Taking all of this together, I have to conclude that the Goldwater Rule is necessary, even and perhaps especially as it concerns Donald Trump:
1. Amateur diagnoses, like mine, are likely to be taken as opinions only, without the enhancement of special expertise and authority. They help inform the public, but are not so powerful that they mislead.
2. Experience teaches us the professionals can’t be trusted to issue such diagnoses fairly and objectively, and tend to create the mistaken impression that only conservatives and Republicans have mental and emotional problems. Bill Clinton and Eliot Spitzer sure seem like a sociopaths to me, but I haven’t encountered any psychiatric professionals who have been eager to say so.

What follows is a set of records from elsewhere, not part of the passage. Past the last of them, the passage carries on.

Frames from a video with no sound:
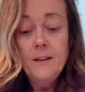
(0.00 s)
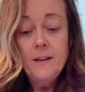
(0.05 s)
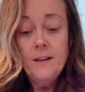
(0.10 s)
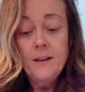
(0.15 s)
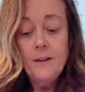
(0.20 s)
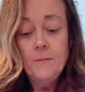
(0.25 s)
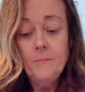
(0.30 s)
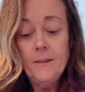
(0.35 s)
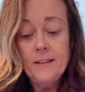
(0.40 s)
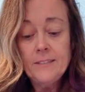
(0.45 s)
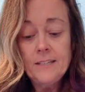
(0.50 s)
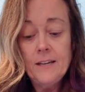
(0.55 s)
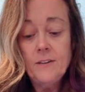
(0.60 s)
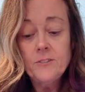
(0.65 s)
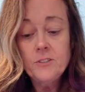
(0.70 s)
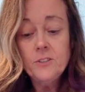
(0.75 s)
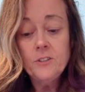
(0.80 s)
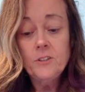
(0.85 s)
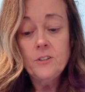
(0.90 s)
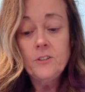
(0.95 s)
That's how
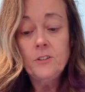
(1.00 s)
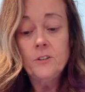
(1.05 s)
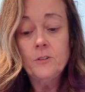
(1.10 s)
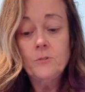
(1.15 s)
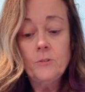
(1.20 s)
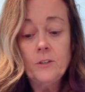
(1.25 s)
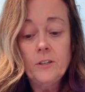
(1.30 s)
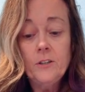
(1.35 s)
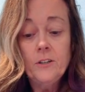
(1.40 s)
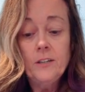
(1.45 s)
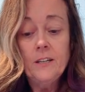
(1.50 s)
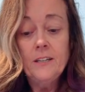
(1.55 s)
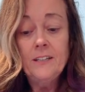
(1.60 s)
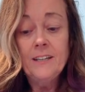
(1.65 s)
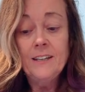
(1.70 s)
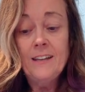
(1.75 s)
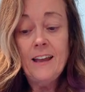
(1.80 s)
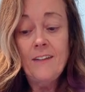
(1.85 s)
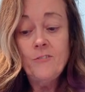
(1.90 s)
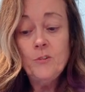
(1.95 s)
it's going to cook really good. It
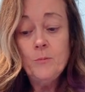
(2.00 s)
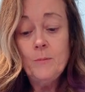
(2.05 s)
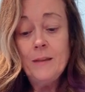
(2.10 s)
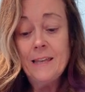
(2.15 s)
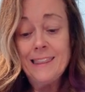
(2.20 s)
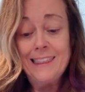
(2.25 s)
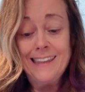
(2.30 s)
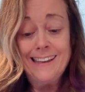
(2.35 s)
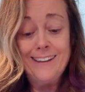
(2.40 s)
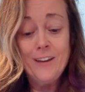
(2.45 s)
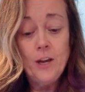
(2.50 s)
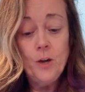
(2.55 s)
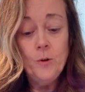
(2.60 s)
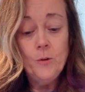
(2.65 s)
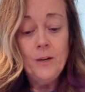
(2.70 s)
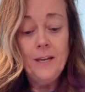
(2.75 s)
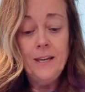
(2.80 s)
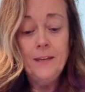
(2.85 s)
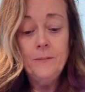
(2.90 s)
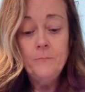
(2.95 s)
doesn't have to be a thick
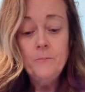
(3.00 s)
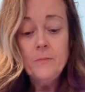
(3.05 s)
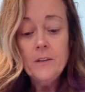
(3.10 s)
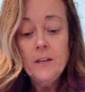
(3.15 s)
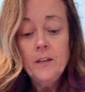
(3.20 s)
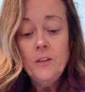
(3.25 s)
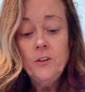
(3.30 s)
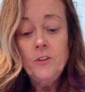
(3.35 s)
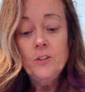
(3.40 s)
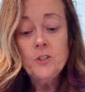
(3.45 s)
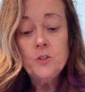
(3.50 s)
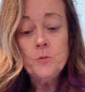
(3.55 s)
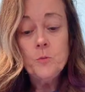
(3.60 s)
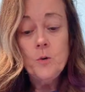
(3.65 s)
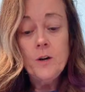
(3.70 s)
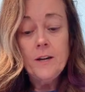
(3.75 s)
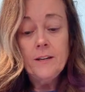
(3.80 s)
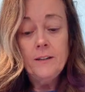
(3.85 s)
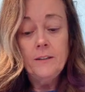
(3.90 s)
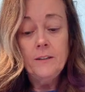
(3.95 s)
coating. You just
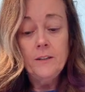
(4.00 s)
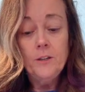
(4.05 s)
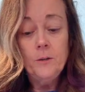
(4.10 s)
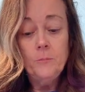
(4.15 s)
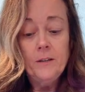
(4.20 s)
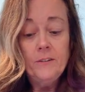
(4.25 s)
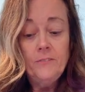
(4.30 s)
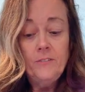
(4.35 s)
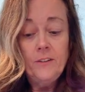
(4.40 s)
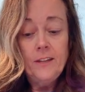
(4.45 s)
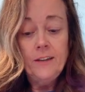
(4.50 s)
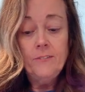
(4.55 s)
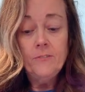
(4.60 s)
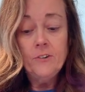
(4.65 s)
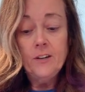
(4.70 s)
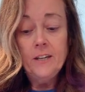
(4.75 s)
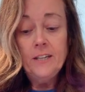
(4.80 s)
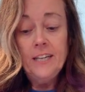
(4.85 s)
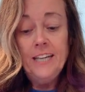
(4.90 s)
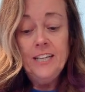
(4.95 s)
want a little bit of flavor
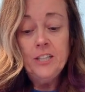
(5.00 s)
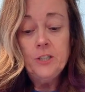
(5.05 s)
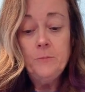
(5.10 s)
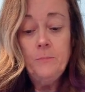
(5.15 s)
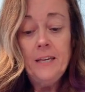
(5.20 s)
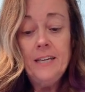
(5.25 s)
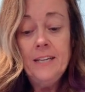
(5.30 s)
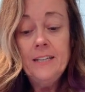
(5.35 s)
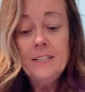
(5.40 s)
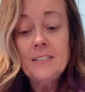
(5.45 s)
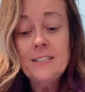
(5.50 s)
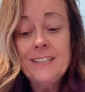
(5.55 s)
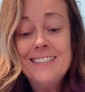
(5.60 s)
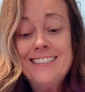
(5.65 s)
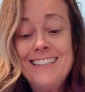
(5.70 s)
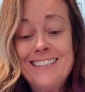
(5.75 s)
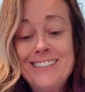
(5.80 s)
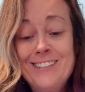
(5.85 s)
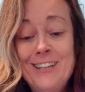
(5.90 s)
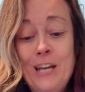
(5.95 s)
on each piece, because
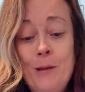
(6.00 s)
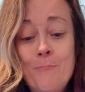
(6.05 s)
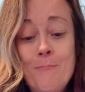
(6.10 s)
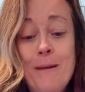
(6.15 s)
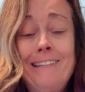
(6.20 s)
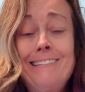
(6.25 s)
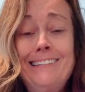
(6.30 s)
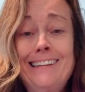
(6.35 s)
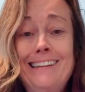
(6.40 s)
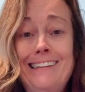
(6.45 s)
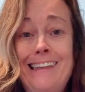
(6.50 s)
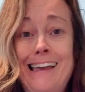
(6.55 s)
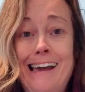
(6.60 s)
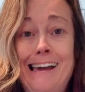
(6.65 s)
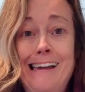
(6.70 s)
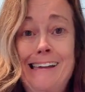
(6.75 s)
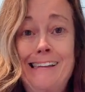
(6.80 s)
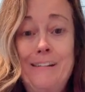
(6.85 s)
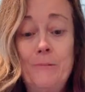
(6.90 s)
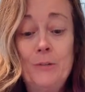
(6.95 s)
it's going to melt in
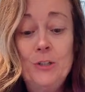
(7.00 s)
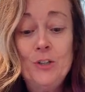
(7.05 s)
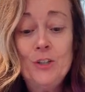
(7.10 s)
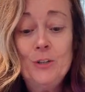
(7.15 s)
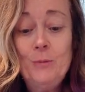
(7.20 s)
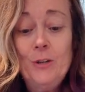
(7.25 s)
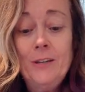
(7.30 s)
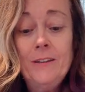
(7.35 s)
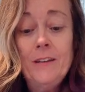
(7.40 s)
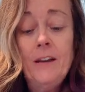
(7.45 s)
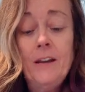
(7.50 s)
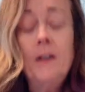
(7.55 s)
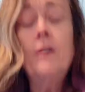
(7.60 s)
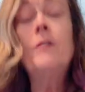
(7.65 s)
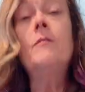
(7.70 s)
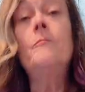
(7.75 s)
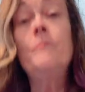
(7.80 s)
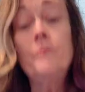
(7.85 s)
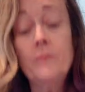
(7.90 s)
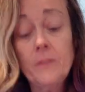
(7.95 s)
that. When you're going to put it
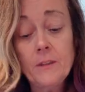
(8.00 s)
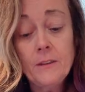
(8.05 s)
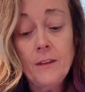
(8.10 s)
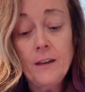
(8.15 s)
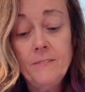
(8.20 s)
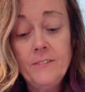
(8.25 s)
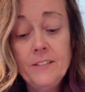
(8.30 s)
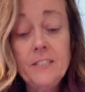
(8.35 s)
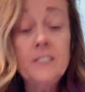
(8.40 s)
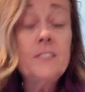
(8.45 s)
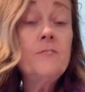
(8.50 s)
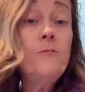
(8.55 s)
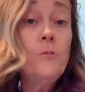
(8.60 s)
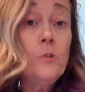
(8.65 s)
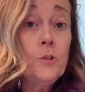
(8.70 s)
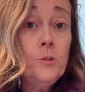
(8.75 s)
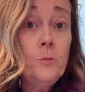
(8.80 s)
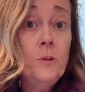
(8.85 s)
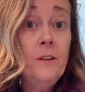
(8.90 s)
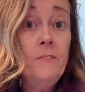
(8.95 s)
in, the oven is
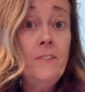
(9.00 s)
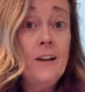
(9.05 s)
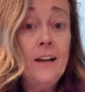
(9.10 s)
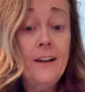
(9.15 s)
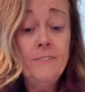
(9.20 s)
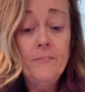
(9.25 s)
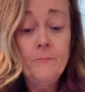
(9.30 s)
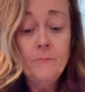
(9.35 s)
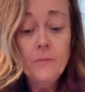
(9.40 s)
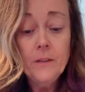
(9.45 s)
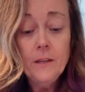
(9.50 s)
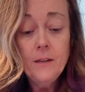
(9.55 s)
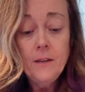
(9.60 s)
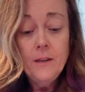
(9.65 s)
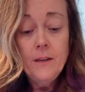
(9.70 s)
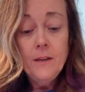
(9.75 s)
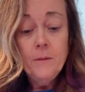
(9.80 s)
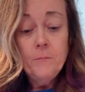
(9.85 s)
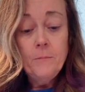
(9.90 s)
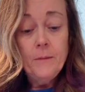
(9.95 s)

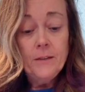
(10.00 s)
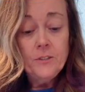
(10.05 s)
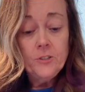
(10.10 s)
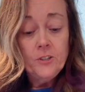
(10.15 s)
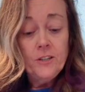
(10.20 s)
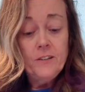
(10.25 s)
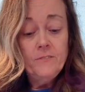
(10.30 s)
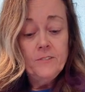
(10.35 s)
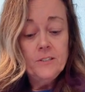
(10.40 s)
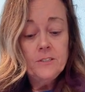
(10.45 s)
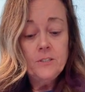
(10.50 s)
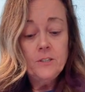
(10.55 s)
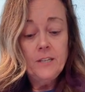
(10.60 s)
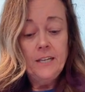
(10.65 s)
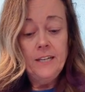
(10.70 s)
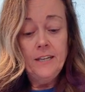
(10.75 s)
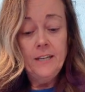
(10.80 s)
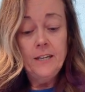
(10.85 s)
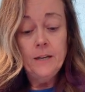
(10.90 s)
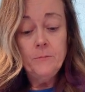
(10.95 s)
425. Make sure your oven's
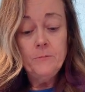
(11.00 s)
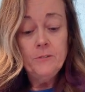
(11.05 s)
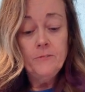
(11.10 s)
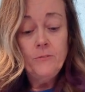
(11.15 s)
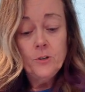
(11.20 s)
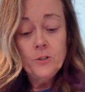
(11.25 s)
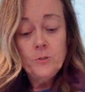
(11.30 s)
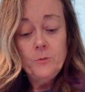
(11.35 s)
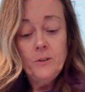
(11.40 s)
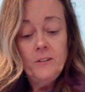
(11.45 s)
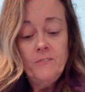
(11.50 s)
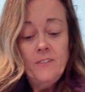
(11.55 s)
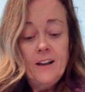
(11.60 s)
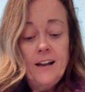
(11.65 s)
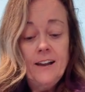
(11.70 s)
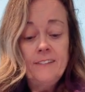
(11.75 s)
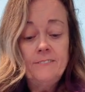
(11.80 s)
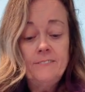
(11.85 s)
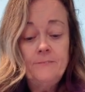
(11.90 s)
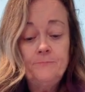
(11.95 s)
heating up to
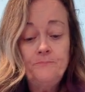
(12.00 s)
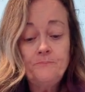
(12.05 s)
425.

3. When such a diagnosis becomes another label reducing a complex individual into a stereotype, it impedes rather than assists rational evaluation by the public.
4. Narcissism, as with other mental disorders, isn’t necessarily disabling. It was remarkable how often experts in Ken Burns’ recent documentary “The Roosevelts” described Teddy as “crazy,” while saying that he “managed it” well, in part because he knew he was crazy: mental illness, including depression, ran in his family. I’ll take Crazy Teddy as my President any day. I’ll take Teddy now, dead and all. How I wish we had that option.
5. Trump isn’t unfit because he’s a narcissist. He’s unfit because he’s ignorant, intellectually lazy, not very bright, impulsive, boorish, incoherent, misogynist, dishonest, has the ethics instincts of an 11 year old, and a narcissist.